L'inizio di un dialogo tra l'Occidente e una delle nazioni più chiuse al mondo ha permesso a Suu Ky di riguadagnare dopo decenni la propria libertà. Ma insieme a questa, la 67enne figlia di un eroe dell'indipendenza dall'Impero britannico, ha iniziato a ricevere le prime critiche. A metà gennaio il quotidiano londinese The Times ha rivelato che la Lega nazionale per la democrazia ha ricevuto finanziamenti da alcuni imprenditori diventati ricchi sotto il regime dei militari. Miliardari come Tay Za, un amico del generale Than Swe (al vertice della dittatura per oltre 10 anni), la cui attività nel settore del legno ha prosperato sotto il regime. In totale, secondo il giornale, i finanziamenti ricevuti dal partito di Suu Ky ammontano a poche centinaia di migliaia di dollari, tutti ufficialmente elargiti per scopi umanitari. Per di più in una nazione dove è vietato ricevere finanziamenti dall'estero. Ma quando la notizia ha raggiunto la Birmania qualcuno ha iniziato a storcere il naso.

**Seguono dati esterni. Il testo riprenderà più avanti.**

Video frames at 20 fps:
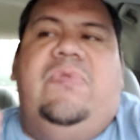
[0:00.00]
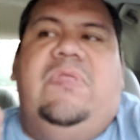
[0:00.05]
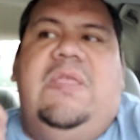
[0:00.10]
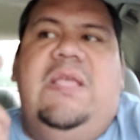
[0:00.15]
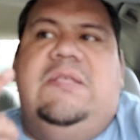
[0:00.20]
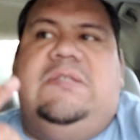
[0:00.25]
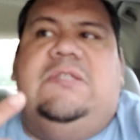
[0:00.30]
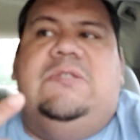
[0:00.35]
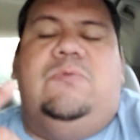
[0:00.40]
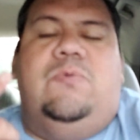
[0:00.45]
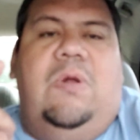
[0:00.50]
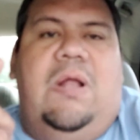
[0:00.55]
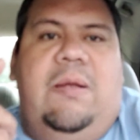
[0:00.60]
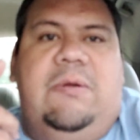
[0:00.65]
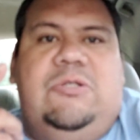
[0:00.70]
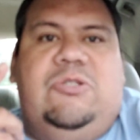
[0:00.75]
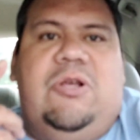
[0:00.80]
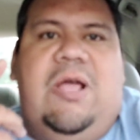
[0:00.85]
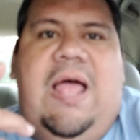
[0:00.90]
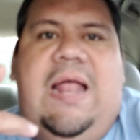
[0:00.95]
This is what
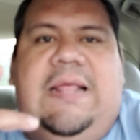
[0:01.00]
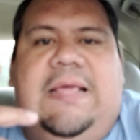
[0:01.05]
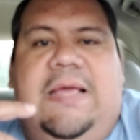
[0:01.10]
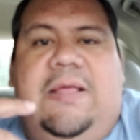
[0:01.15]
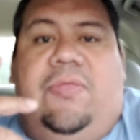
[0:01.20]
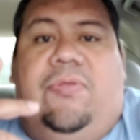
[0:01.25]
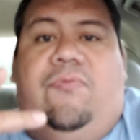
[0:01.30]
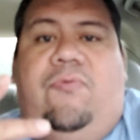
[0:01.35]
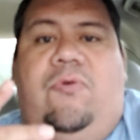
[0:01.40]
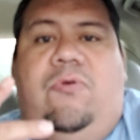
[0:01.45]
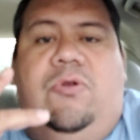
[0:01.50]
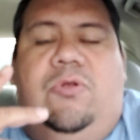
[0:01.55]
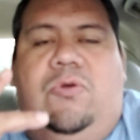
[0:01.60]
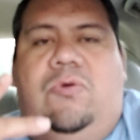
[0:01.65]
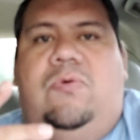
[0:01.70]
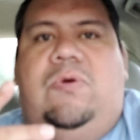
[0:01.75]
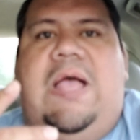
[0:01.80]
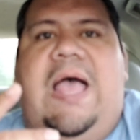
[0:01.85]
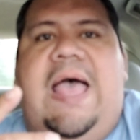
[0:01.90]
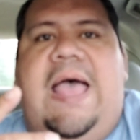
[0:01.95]
I try to get through to
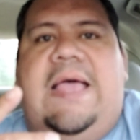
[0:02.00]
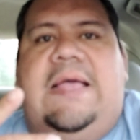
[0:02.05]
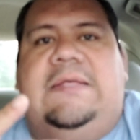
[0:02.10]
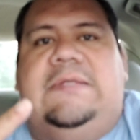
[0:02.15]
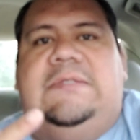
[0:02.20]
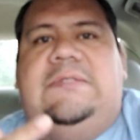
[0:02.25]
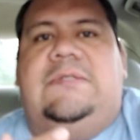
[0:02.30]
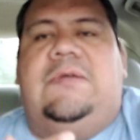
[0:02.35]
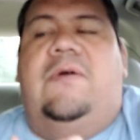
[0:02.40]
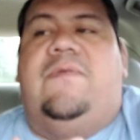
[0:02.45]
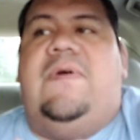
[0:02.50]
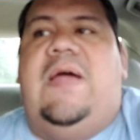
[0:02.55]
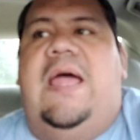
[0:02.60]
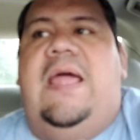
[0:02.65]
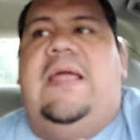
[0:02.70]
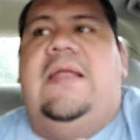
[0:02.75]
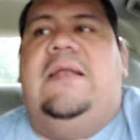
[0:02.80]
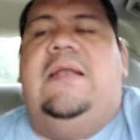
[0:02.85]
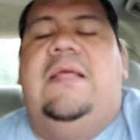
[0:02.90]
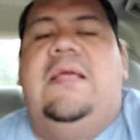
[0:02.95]
you guys, all
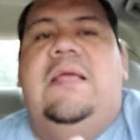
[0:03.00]
right?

Il commento di Suu Ky è stato pragmatico: “Invece di spendere i loro soldi per cose inutili – ha dichiarato al quotidiano birmano The Irrawaddy – hanno investito in attività che sicuramente hanno un senso. Un fatto positivo”. Insomma il fine giustifica i mezzi, anche per Aung San Suu Kii. Ma le critiche verso “La Signora”, come la chiamano, non si fermano qui. Ci sono questioni etniche che scuotono il paese da decenni, e per la prima volta anche lei ha dovuto affrontarle da candidata politica.
Suu Ky è stata criticata per non aver alzato la voce nei confronti del governo sul tema della repressione della minoranza Kachin e del suo esercito di liberazione. Una guerra che dura da decenni e sulla quale ora si stanno aprendo spiragli di pace, con sollievo della stessa leader della Lega nazionale per la democrazia. Ma la vicenda su cui Suu Ky ha ricevuto più critiche riguarda lo stato di Rakhine, al confine con il Bangladesh. Qui la minoranza mussulmana dei Rohingya, costituita da circa 800mila immigrati bengalesi privi di cittadinanza birmana, è vittima delle violenze degli oltre 3 milioni di buddisti. Sulla questione Suu Ky ha finora preferito il silenzio. Forse perché i Rohingya non possono votare, suggeriscono i maligni. Di certo, dopo 15 anni di prigionia, il simbolo della Birmania democratica è tornata ufficialmente in politica, terreno in cui ad ogni latitudine contano più i voti che i premi internazionali. L'appuntamento decisivo per La Signora è fissato al 2015, data delle prossime elezioni. Se vincerà, potrà cercare di mettere in pratica le teorie che l'hanno resa celebre in tutto il mondo. Generali permettendo.